Kyle isn't sure he cares. Before Warren, he used to be kind of wild, kind of slutty, even. But even though the sex is great, sex isn't what they're about. And with Ben, sex is the least of it. He thought he was doing this to save Ben, out of basic human decency. Somewhere in there, it stopped being about rescuing Ben; somewhere he started to be part of their weird, awkward family.
Somewhere along the line, it became expected that Ben would be there on Christmas morning for blueberry waffles and opening presents, some time it became right that he wouldn't leave afterward. So now when Kyle kisses Warren in front of him he doesn't keep his eyes open to see if Ben's looking. He doesn't need to check.
And then somehow three more months go by and Ben doesn't go home at all any more, and he doesn't flirt with Kyle, either, not the way he used to. He and Kyle and Warren have dinner together, most nights, but they don't all sleep in the same bed unless Ben is in wolf form, and he lets them touch him “accidentally” but he still doesn't touch them. Kyle wonders if maybe they're just fucking him up worse.
Finally he bites the bullet and goes to see Adam at the office, alone. “I need you to tell me how to help Ben,” he says, “I need you to tell me what wolves do.”
Adam's extraordinarily handsome when he smiles, but he's not smiling. “There's no special secret.
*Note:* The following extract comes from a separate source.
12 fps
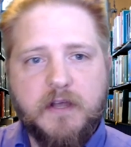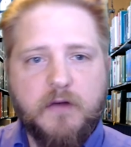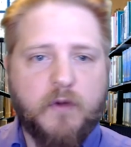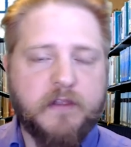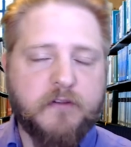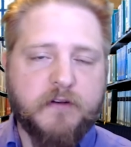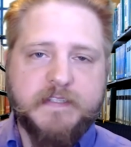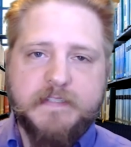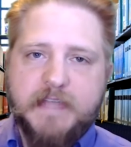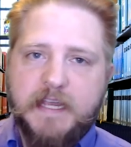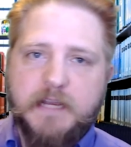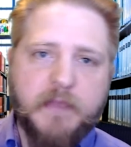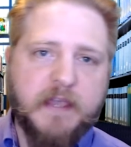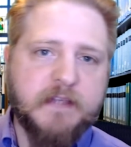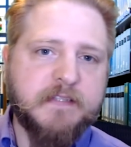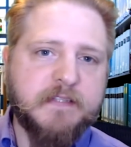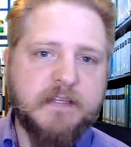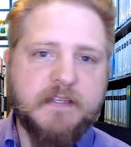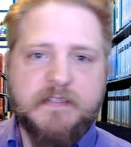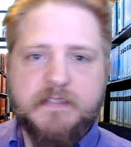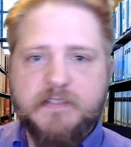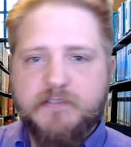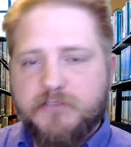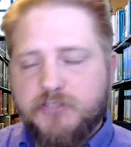whether it's
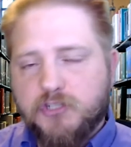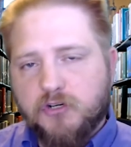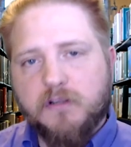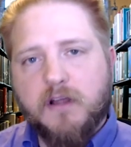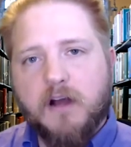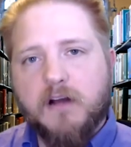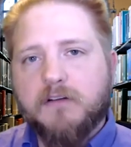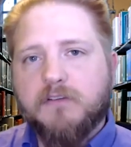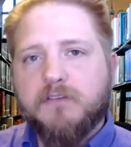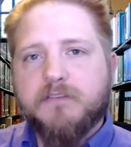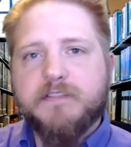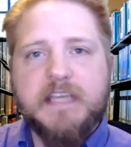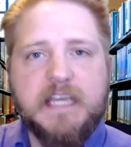databases, journal articles,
Nothing I can do that you can't. Don't you think, if I could fix Ben, I would have?”
“You helped Mercy,” Kyle says, not backing down. He knows better than to meet Adam's eyes when he says it, though, knows that's a challenge he doesn't want to make.
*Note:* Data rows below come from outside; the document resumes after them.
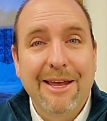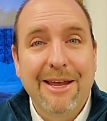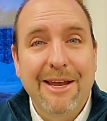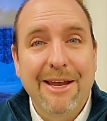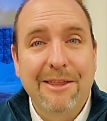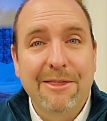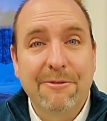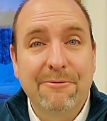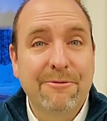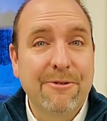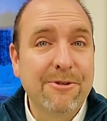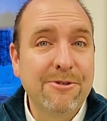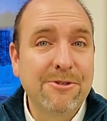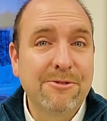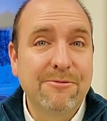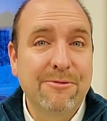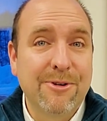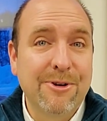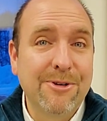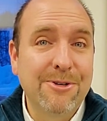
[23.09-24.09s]
In the first
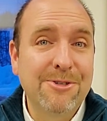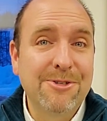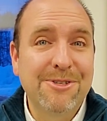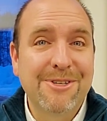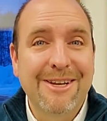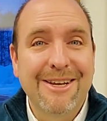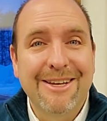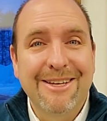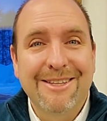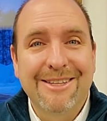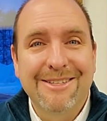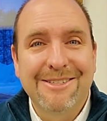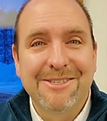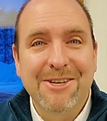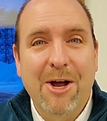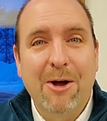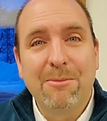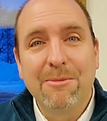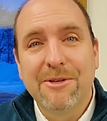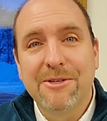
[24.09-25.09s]
verse, the
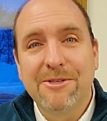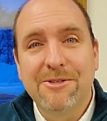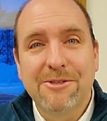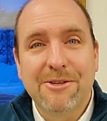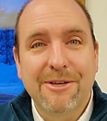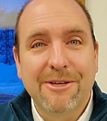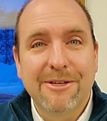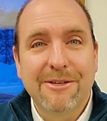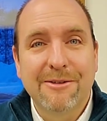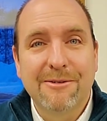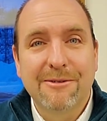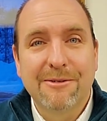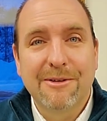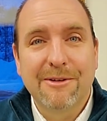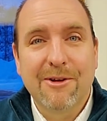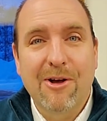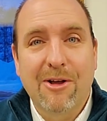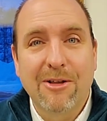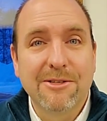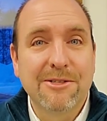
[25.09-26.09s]
psalmist
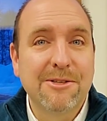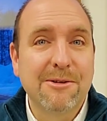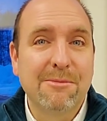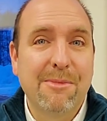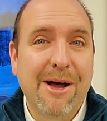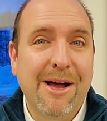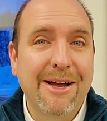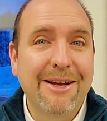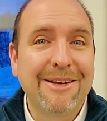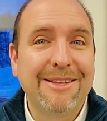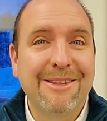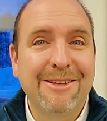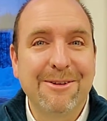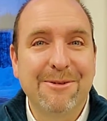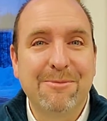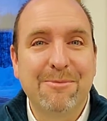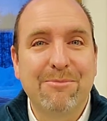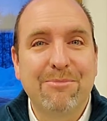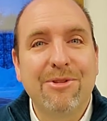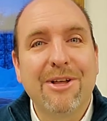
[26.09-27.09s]
calls to mind
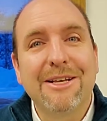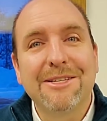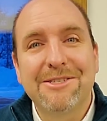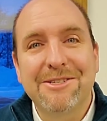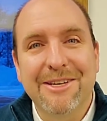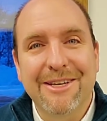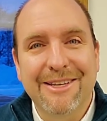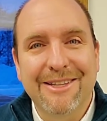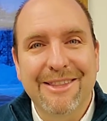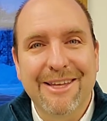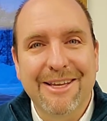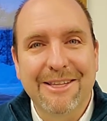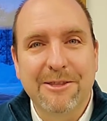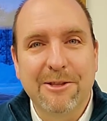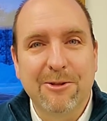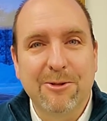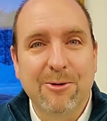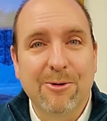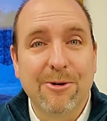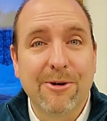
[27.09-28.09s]
the blessing that
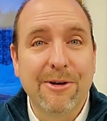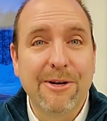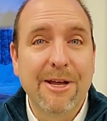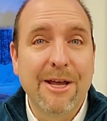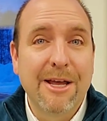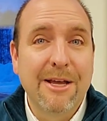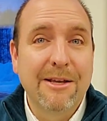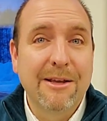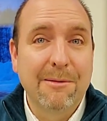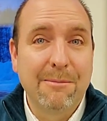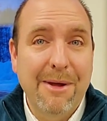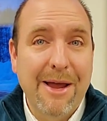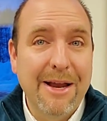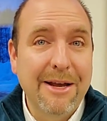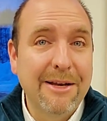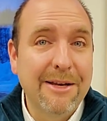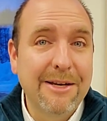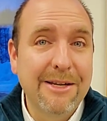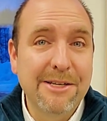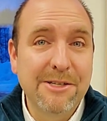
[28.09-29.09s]
the Lord
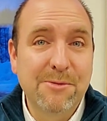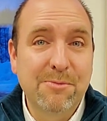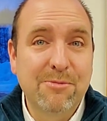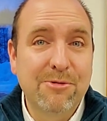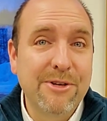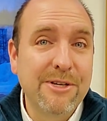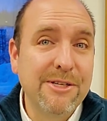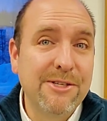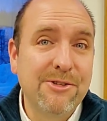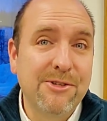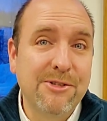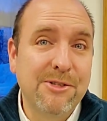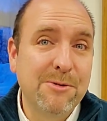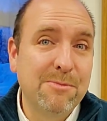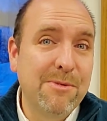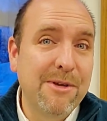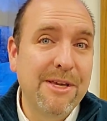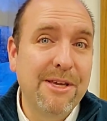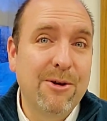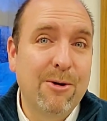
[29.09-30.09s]
commanded his priest to
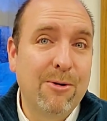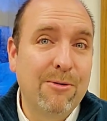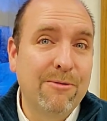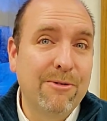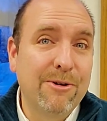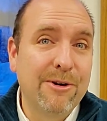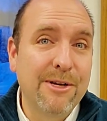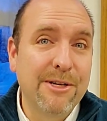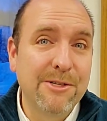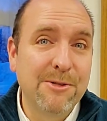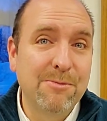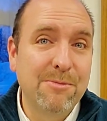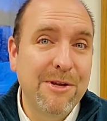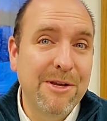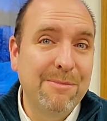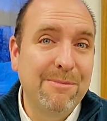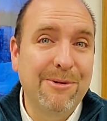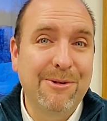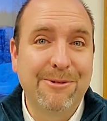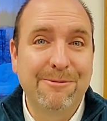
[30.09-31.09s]
speak over his
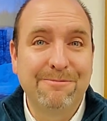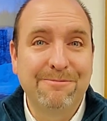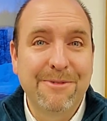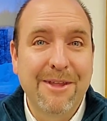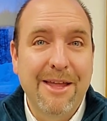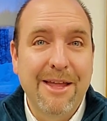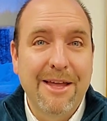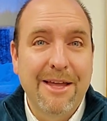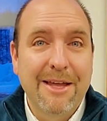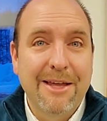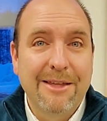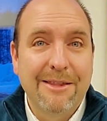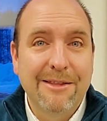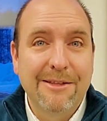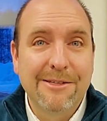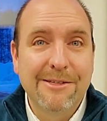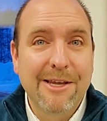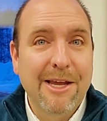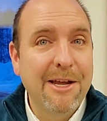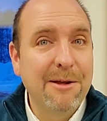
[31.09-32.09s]
people,
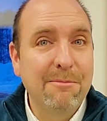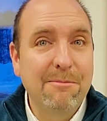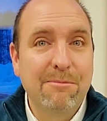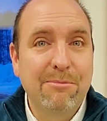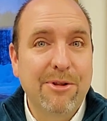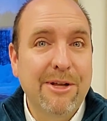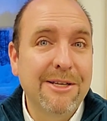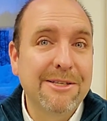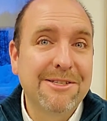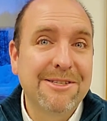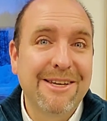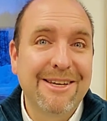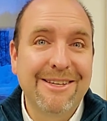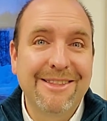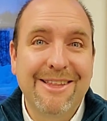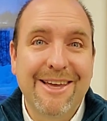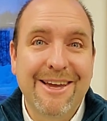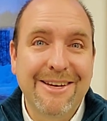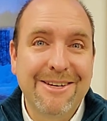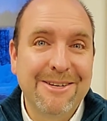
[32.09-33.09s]
the same blessing
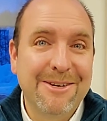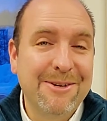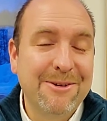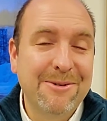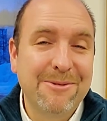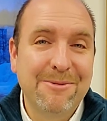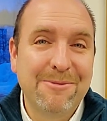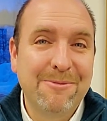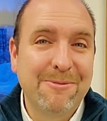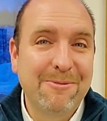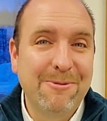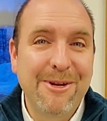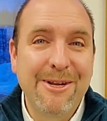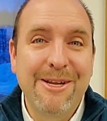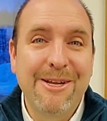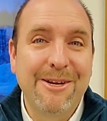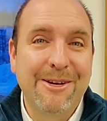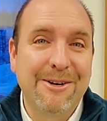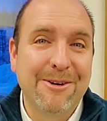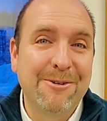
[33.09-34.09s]
that we
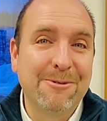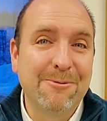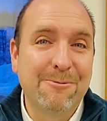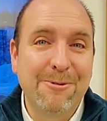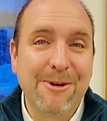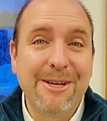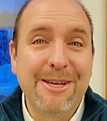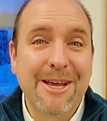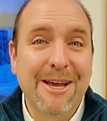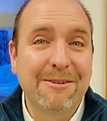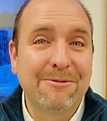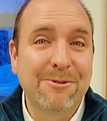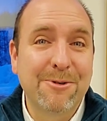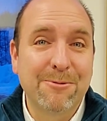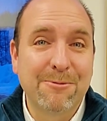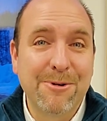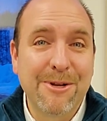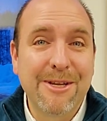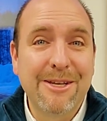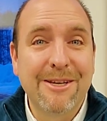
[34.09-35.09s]
hear week after
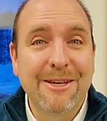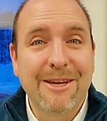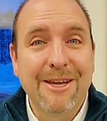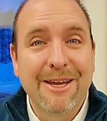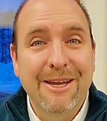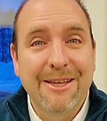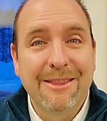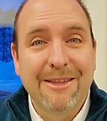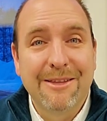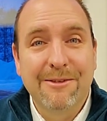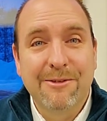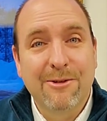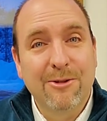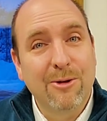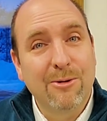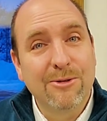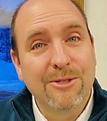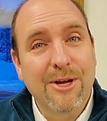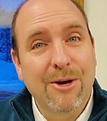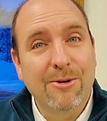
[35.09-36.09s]
week to
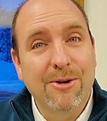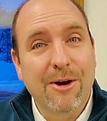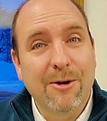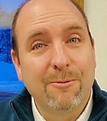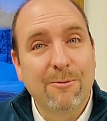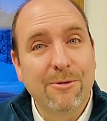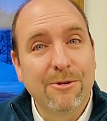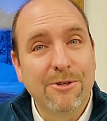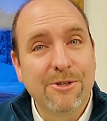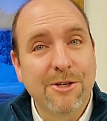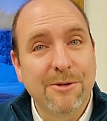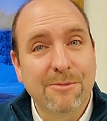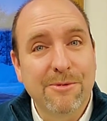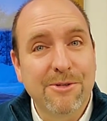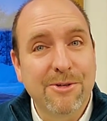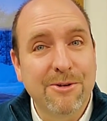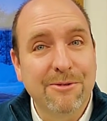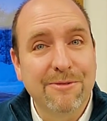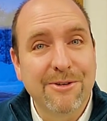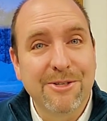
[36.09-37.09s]
close out our worship
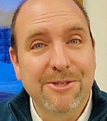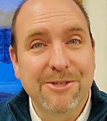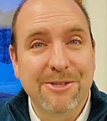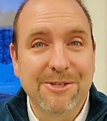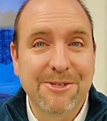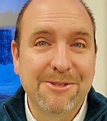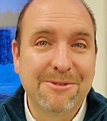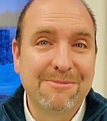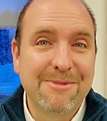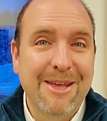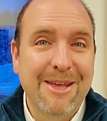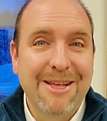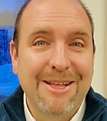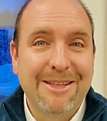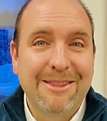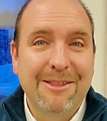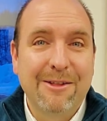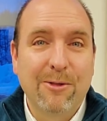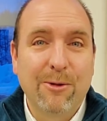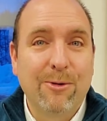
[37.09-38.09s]
services.
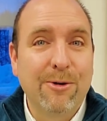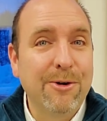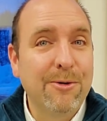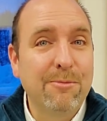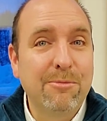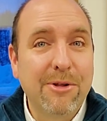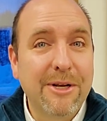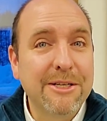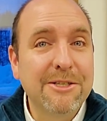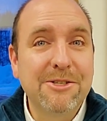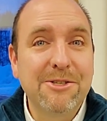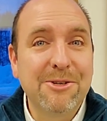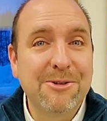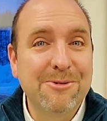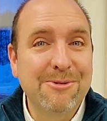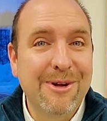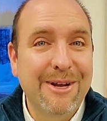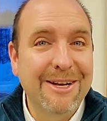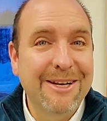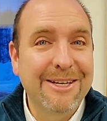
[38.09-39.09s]
The Lord bless
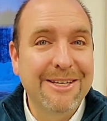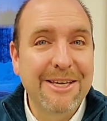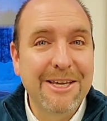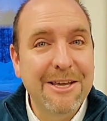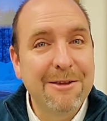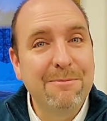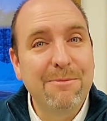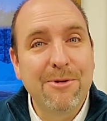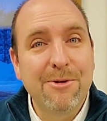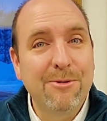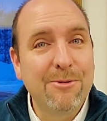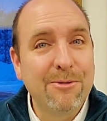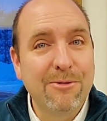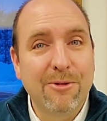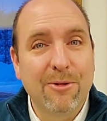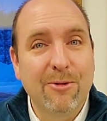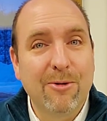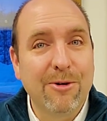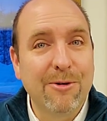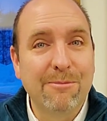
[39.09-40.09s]
you and keep you.
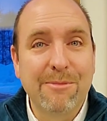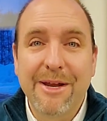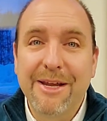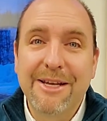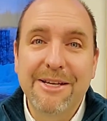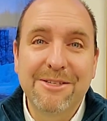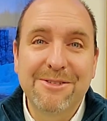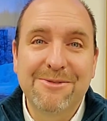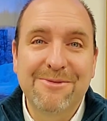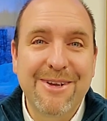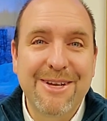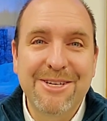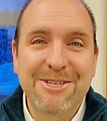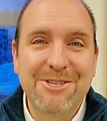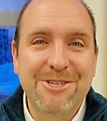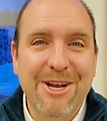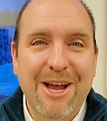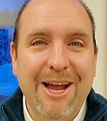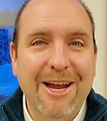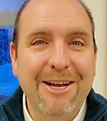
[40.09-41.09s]
The Lord make his face
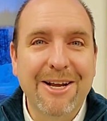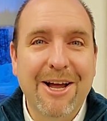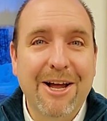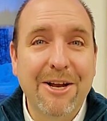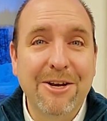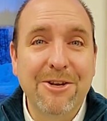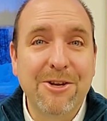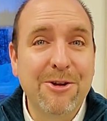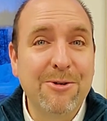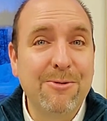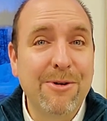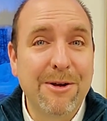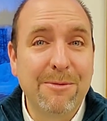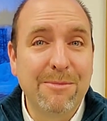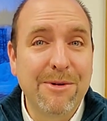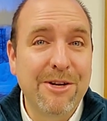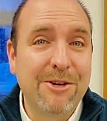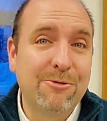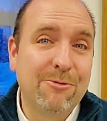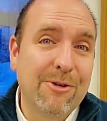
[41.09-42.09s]
shine on you and
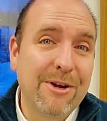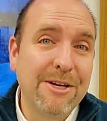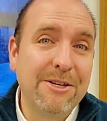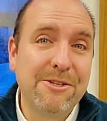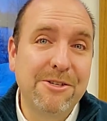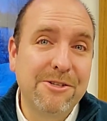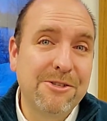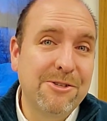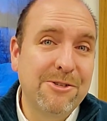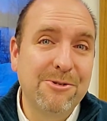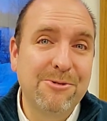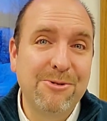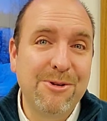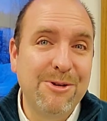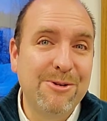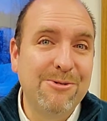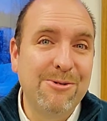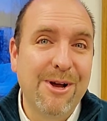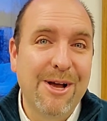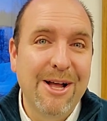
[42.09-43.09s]
be gracious to
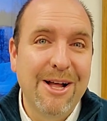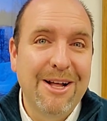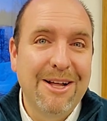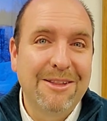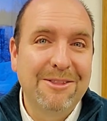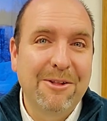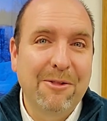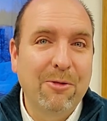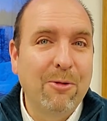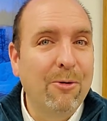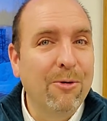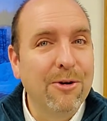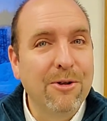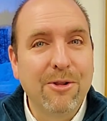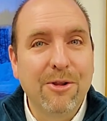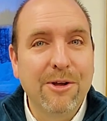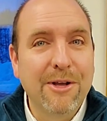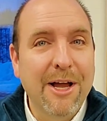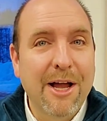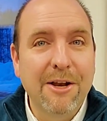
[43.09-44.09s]
you. The Lord
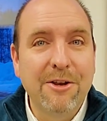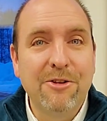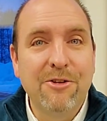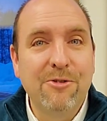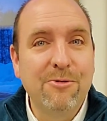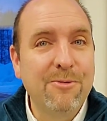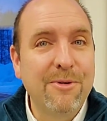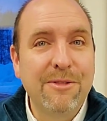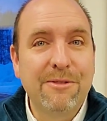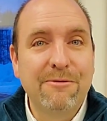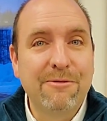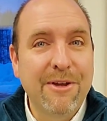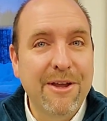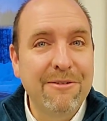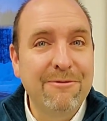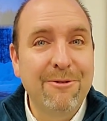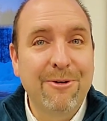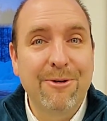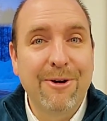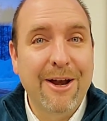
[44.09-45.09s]
look on you with
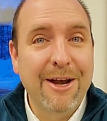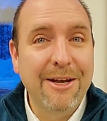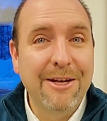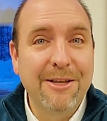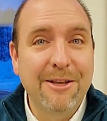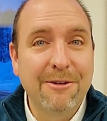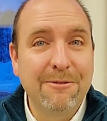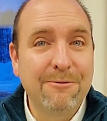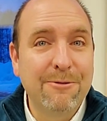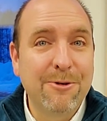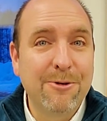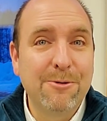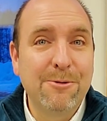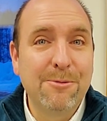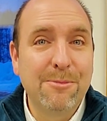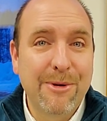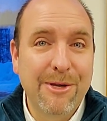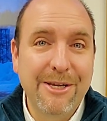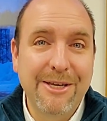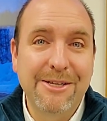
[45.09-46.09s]
favor and give you
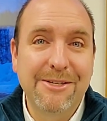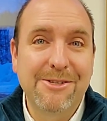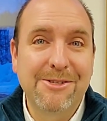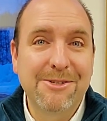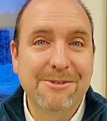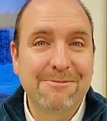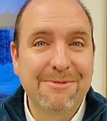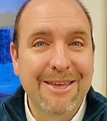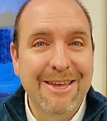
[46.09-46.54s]
peace.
“Mercy helped herself,” Adam says. “Kyle-- it takes as long as it takes. But Ben's worth it.”
“I know that,” Kyle says, and he slams the Alpha's door on the way out.
They watch more movies and drink more beer, they take Ben out to dinner on his birthday, they hug him when he comes home from work, they kiss his cheek goodbye. They take him dancing, and sandwich him between them.
He lets them. It's progress, achingly slow. And Kyle thinks, maybe this is enough. Because it's true that Ben is happy now. He doesn't seem to think anything's missing-- and normal, for a werewolf, doesn't necessarily mean what Kyle thinks it means. So he stands between Warren and Ben, holding hands with both, and he lets it be.